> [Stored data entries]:
....................
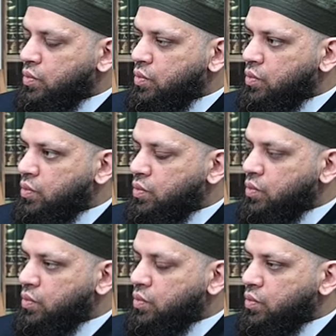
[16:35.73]

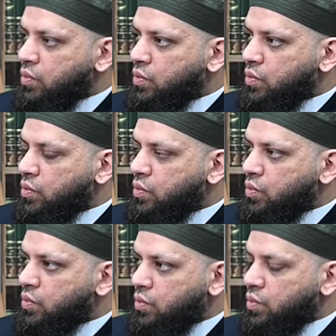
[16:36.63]

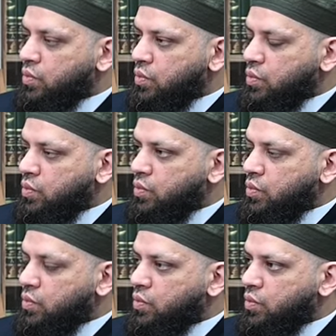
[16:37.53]

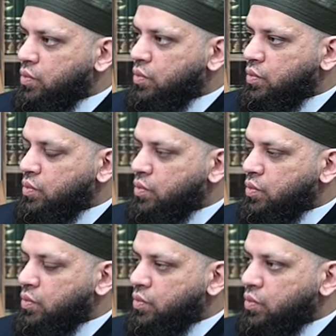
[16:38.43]

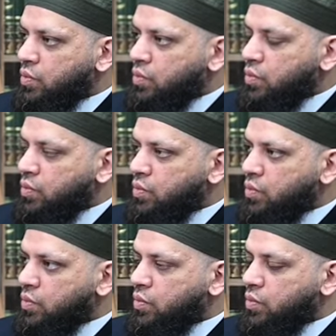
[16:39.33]

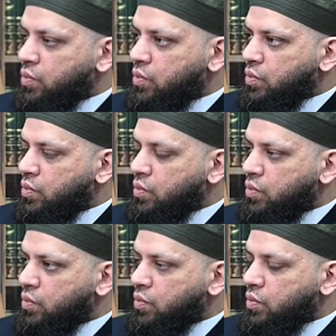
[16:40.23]

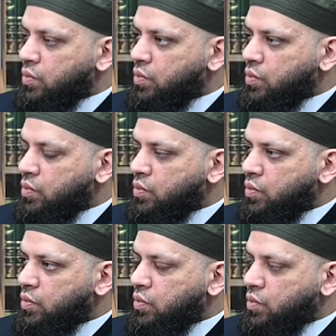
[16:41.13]

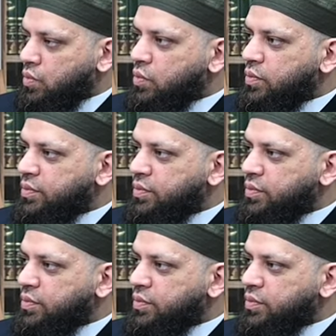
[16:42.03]
(not speaking)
....................
> [REQUIRED ACTION]: Copy out every line above without change, dropping the pictures.

> [SOLUTION FOR THIS EXERCISE]:
[16:35.73]

[16:36.63]

[16:37.53]

[16:38.43]

[16:39.33]

[16:40.23]

[16:41.13]

[16:42.03]
(not speaking)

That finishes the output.